• WHAT IS EXPECTED: Since the copy must hold text only, transcribe the data below exactly and omit the images.

== Segment start ==

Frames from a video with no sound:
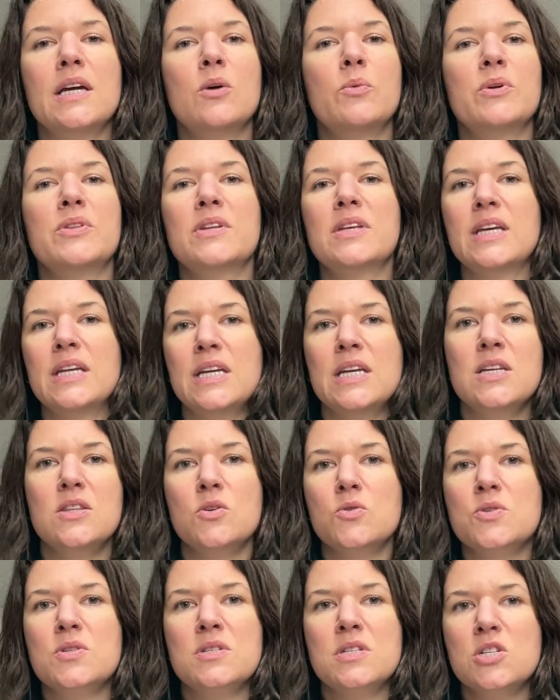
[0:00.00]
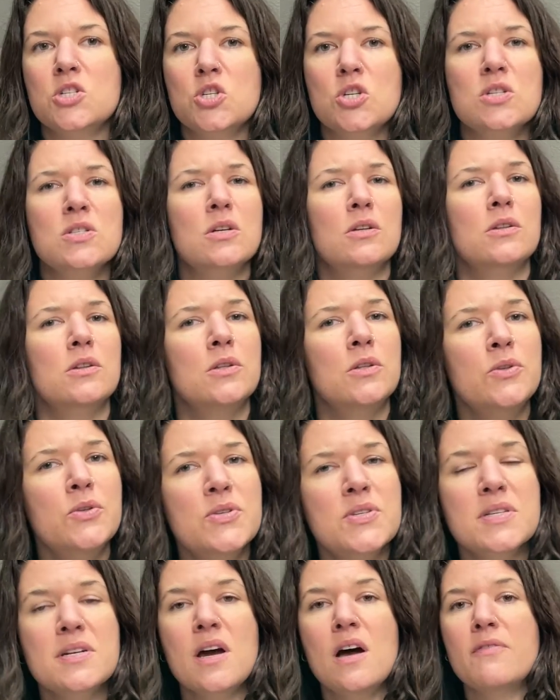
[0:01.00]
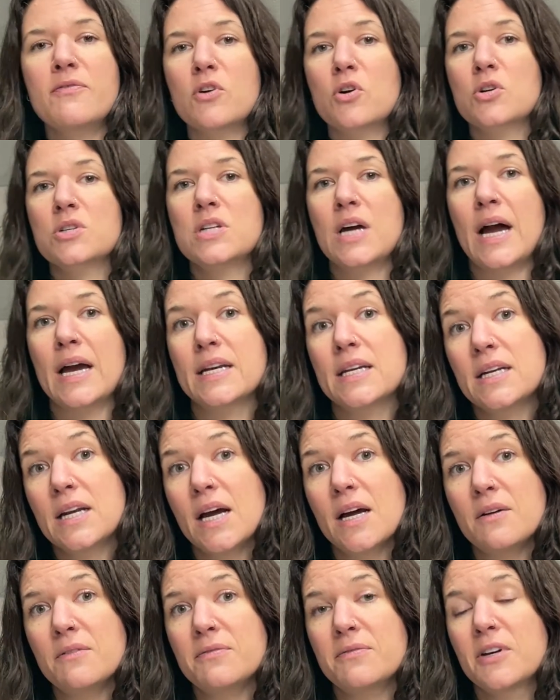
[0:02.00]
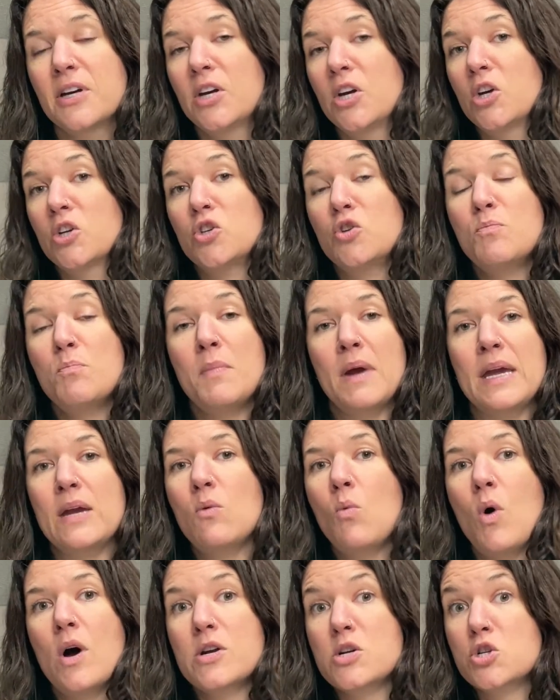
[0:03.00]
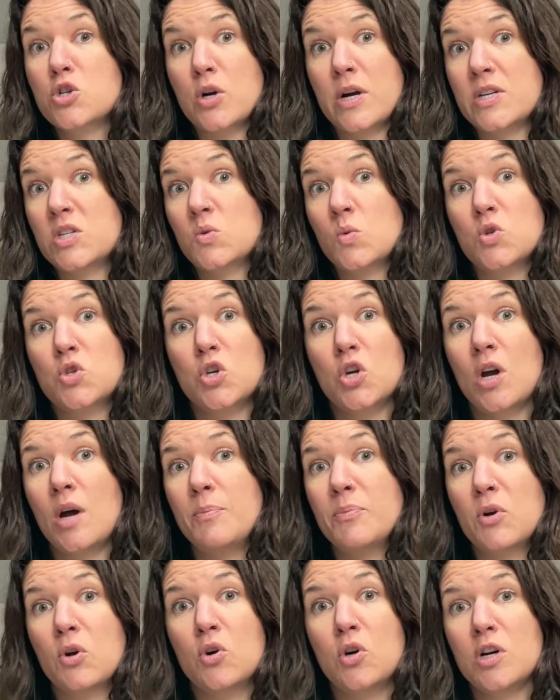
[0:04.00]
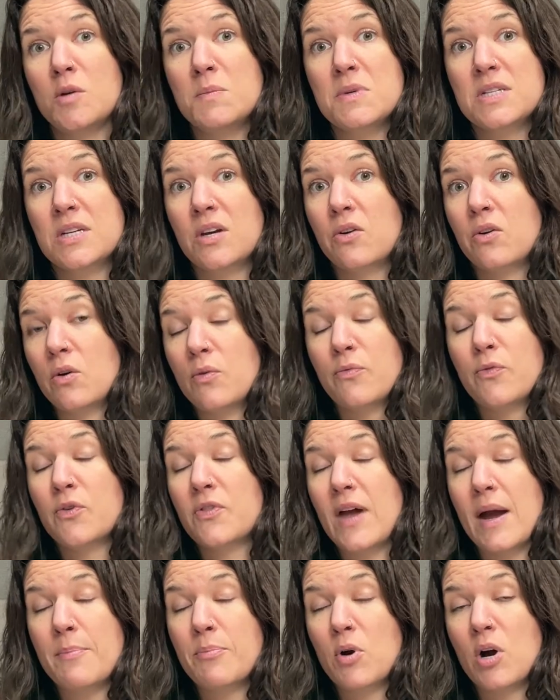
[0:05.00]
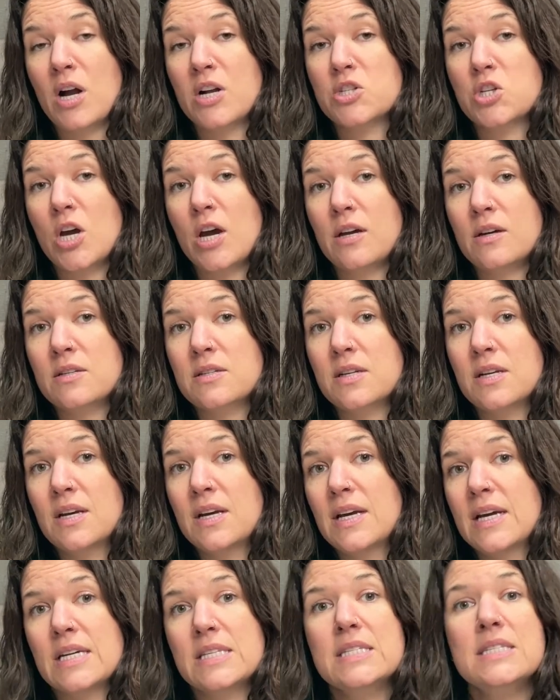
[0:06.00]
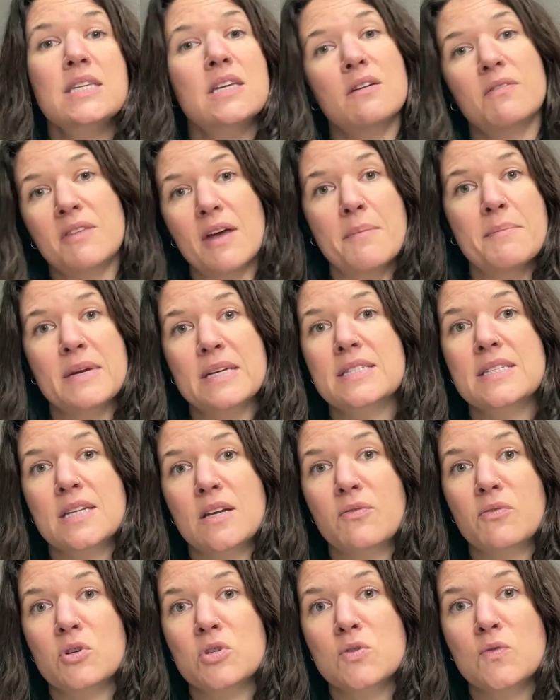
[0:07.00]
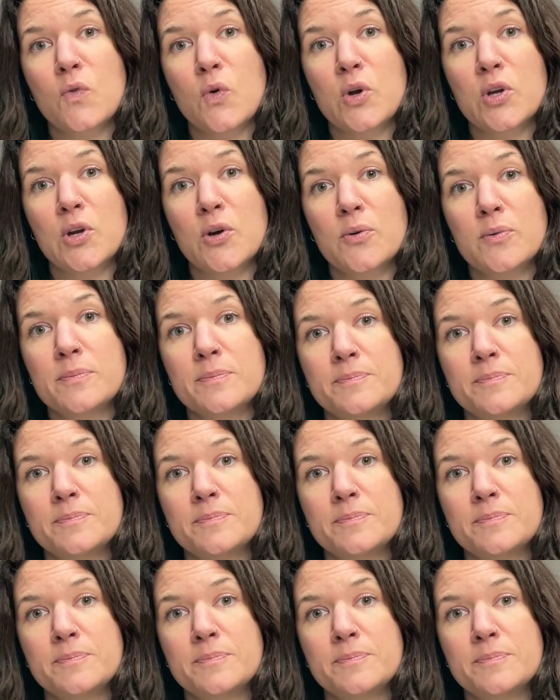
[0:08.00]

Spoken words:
with getting those stitches loose enough or tight enough. You may want to try switching up your hook material for that project and see if that makes a difference for you.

== Segment end ==

• ANSWER BELOW:
Frames from a video with no sound:
[0:00.00]
[0:01.00]
[0:02.00]
[0:03.00]
[0:04.00]
[0:05.00]
[0:06.00]
[0:07.00]
[0:08.00]

Spoken words:
with getting those stitches loose enough or tight enough. You may want to try switching up your hook material for that project and see if that makes a difference for you.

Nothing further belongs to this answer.